Problem to work on >> Your task is to show every line in the listing below that includes "with".

Supplied data >>
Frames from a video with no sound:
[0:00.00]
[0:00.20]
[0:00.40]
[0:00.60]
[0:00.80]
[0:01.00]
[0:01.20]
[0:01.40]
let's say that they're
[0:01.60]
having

...

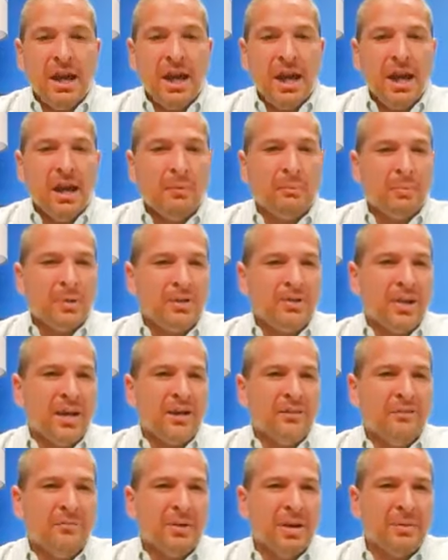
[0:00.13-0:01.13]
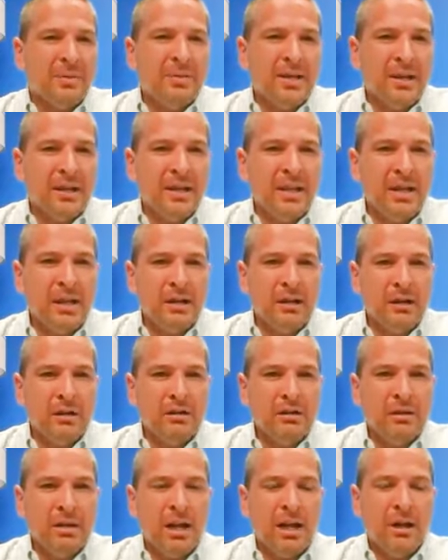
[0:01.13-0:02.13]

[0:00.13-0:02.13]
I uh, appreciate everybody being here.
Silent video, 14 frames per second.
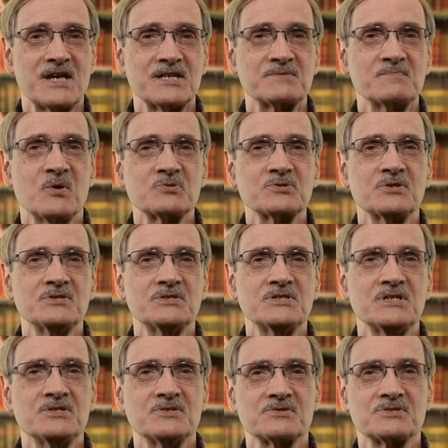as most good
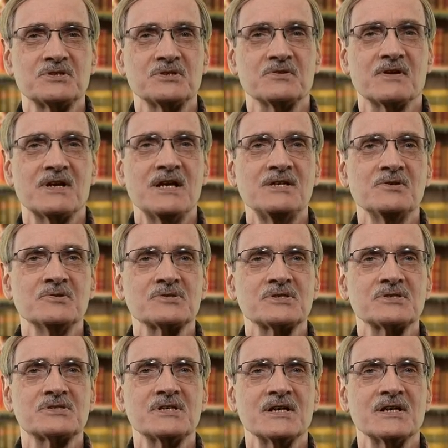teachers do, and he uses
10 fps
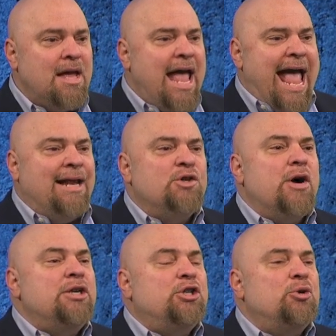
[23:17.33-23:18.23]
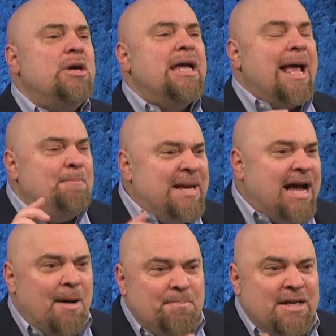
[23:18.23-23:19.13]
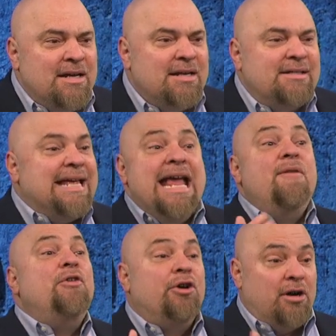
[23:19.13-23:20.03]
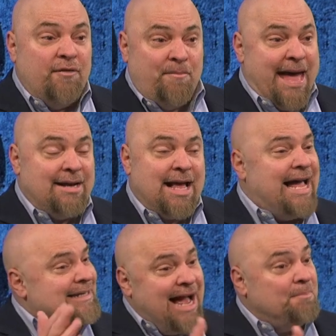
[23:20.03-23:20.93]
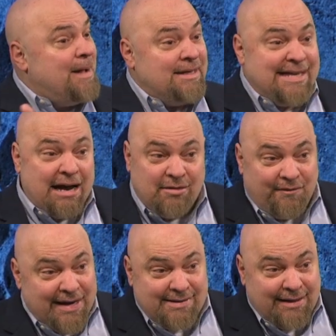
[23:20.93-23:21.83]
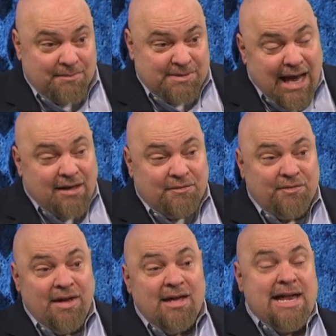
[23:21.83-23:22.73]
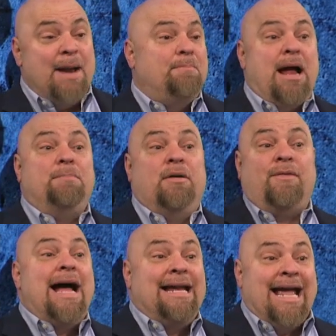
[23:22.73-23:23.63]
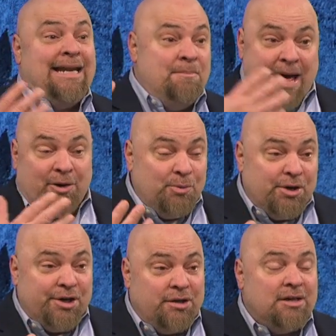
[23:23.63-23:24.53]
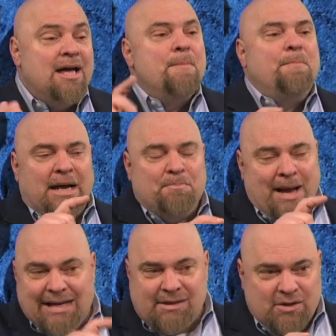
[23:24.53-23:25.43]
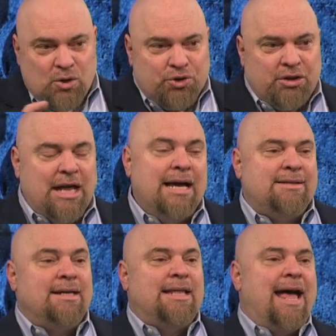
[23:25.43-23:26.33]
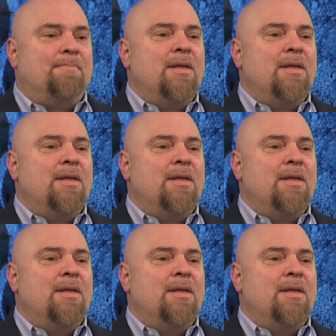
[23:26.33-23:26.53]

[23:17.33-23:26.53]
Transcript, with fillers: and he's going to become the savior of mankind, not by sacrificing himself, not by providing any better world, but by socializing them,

Solution below >>
Frames from a video with no sound:
Transcript, with fillers: and he's going to become the savior of mankind, not by sacrificing himself, not by providing any better world, but by socializing them,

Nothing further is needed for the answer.